Apple engineers have grown confident that the chip designs used for its mobile devices will one day be powerful enough to run its desktops and laptops, said three people with knowledge of the work, who asked to remain anonymous because the plans are confidential. Apple began using Intel chips for Macs in 2005.

It’s thought that such a move would allow the company to provide a more seamless experience between its Mac and iOS platforms. If you need any evidence that Apple is moving in such a direction, you only need to consider the iOS-ification of recent versions of OS X.

In addition, because they are more power-efficient, ARM-based chips would allow Apple to produce even thinner and lighter portable Macs, as less internal space would be required for the battery.

The report also highlights the recent management shakeup at Apple, which saw Bob Mansfield put in charge of a new Technologies group comprising the company’s wireless and semiconductor teams. According to an Apple press release the semiconductor team “have ambitious plans for the future”.

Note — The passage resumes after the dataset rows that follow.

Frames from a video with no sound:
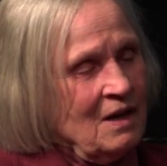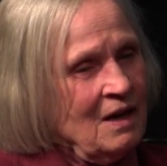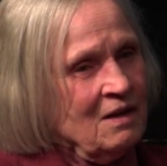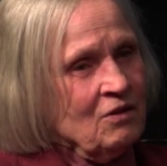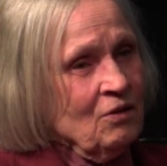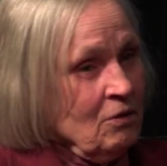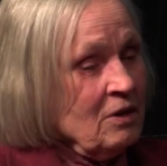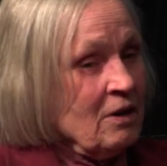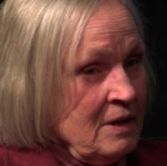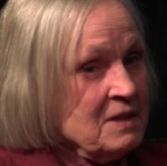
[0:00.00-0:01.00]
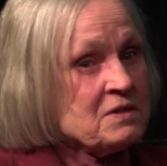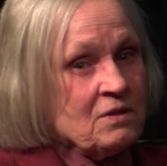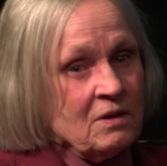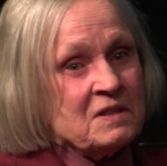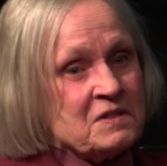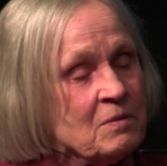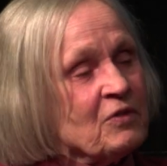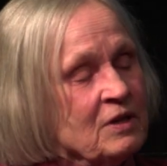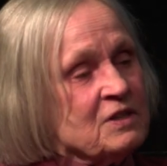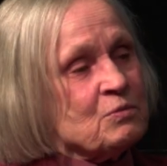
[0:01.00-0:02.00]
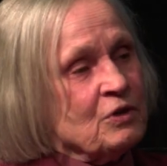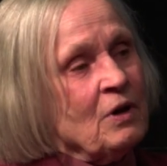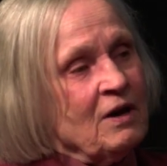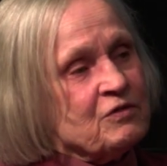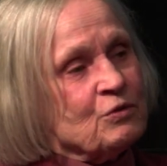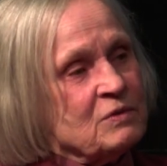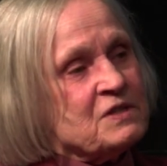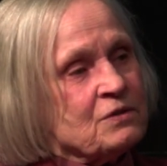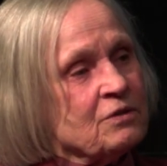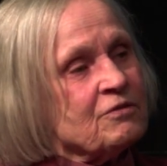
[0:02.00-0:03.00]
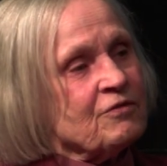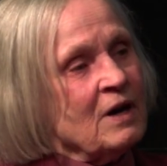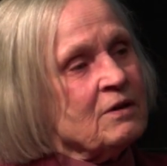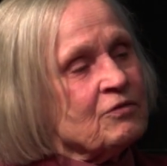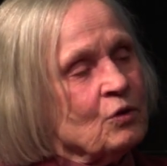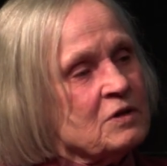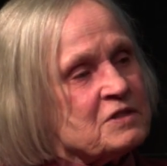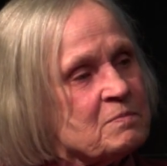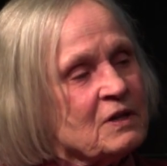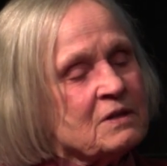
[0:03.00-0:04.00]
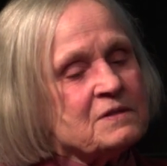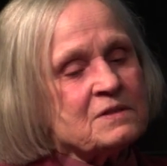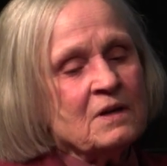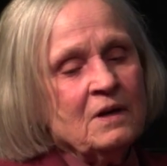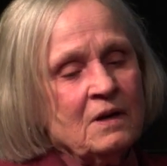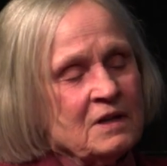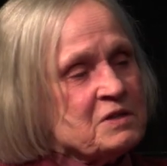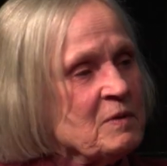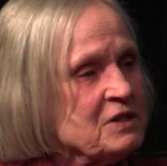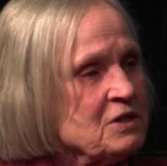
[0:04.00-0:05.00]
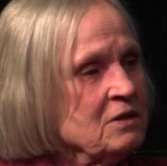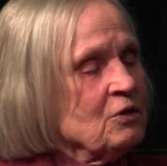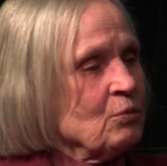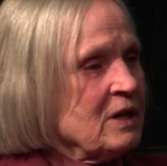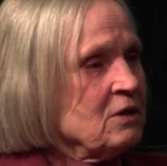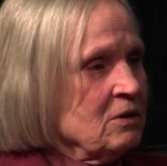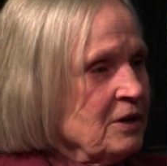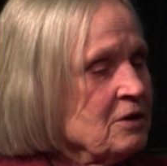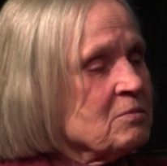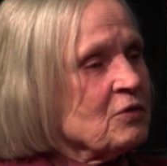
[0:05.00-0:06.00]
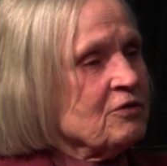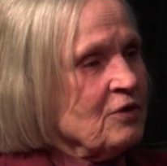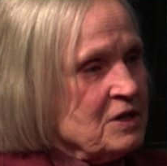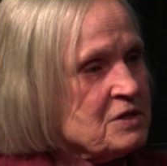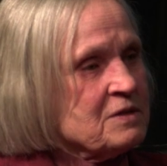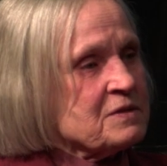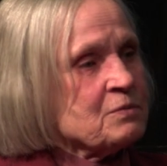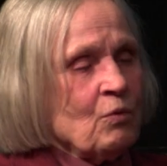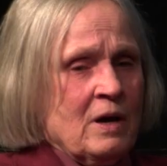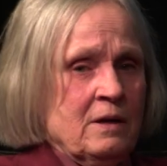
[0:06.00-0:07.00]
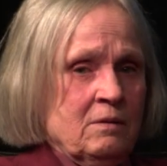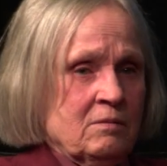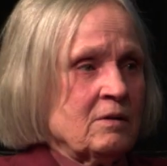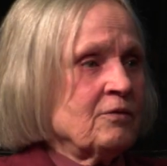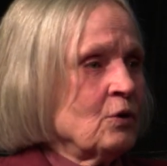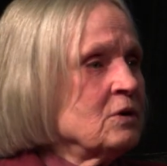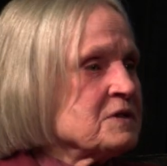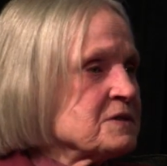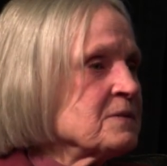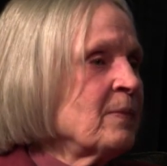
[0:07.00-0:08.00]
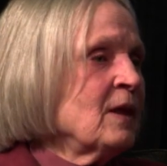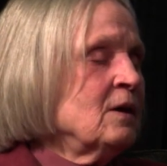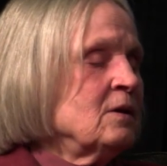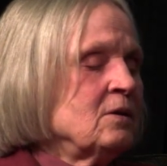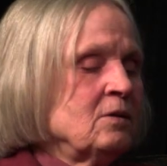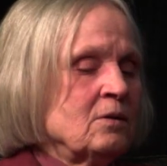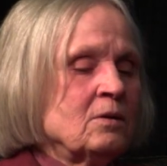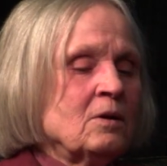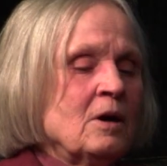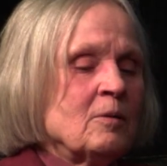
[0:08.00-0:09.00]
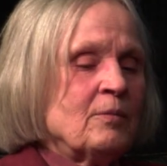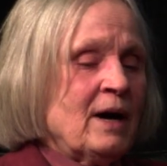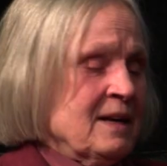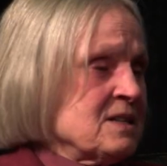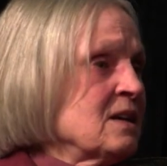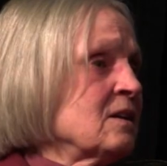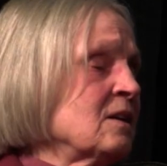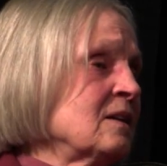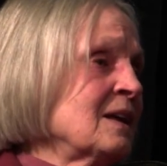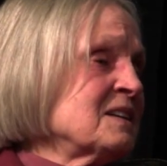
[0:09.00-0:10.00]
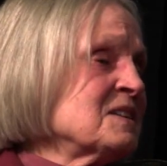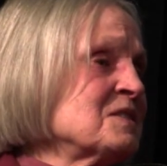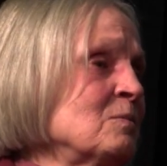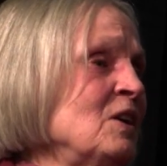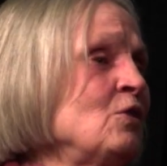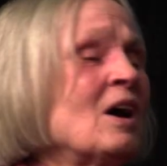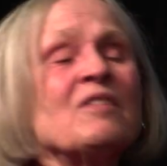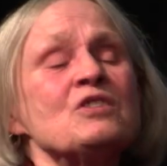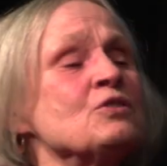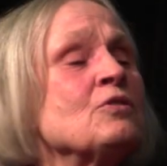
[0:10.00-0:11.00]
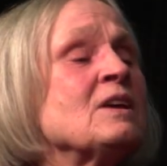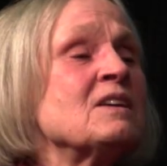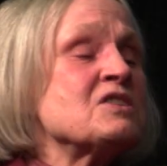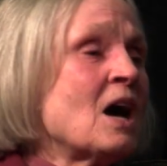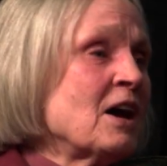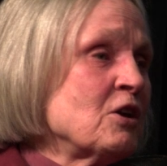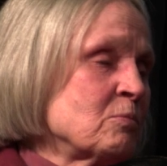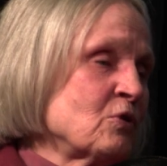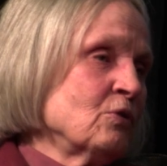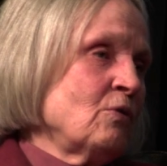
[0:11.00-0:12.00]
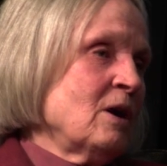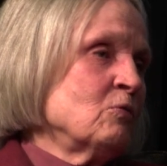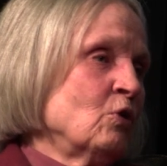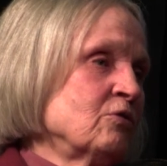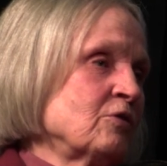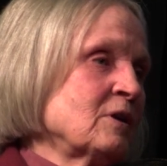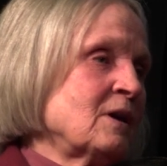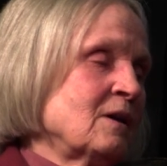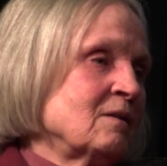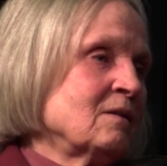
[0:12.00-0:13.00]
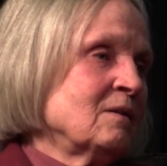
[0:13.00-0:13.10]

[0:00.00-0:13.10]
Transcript: And, you know, there are some things where you have to recertify, of course, because especially in the regulated professions. Why? Of course. You know, but that doesn't mean you have to do the entire program over again.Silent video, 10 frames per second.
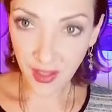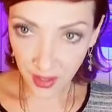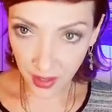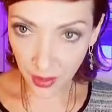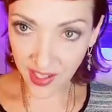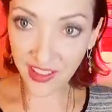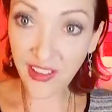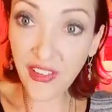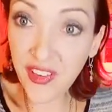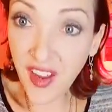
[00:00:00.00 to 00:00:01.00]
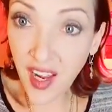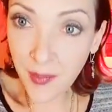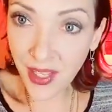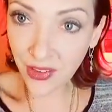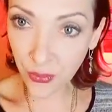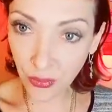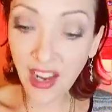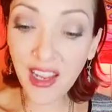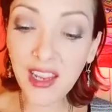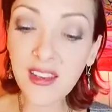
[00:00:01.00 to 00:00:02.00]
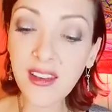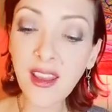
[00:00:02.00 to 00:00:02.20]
you know, until the timing is right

Bloomberg stresses however, that no final decision has been made, and that Apple could continue to work with Intel for years to come.

Not only is there no guarantee that Apple could produce ARM-based chips offering the same performance as Intel’s chips, but even if they could, the transition would be unlikely to happen in the next few years.

Intel processors have been present in Apple’s desktop and notebook products since 2005. Prior to that the company relied on PowerPC chips produced by Motorola.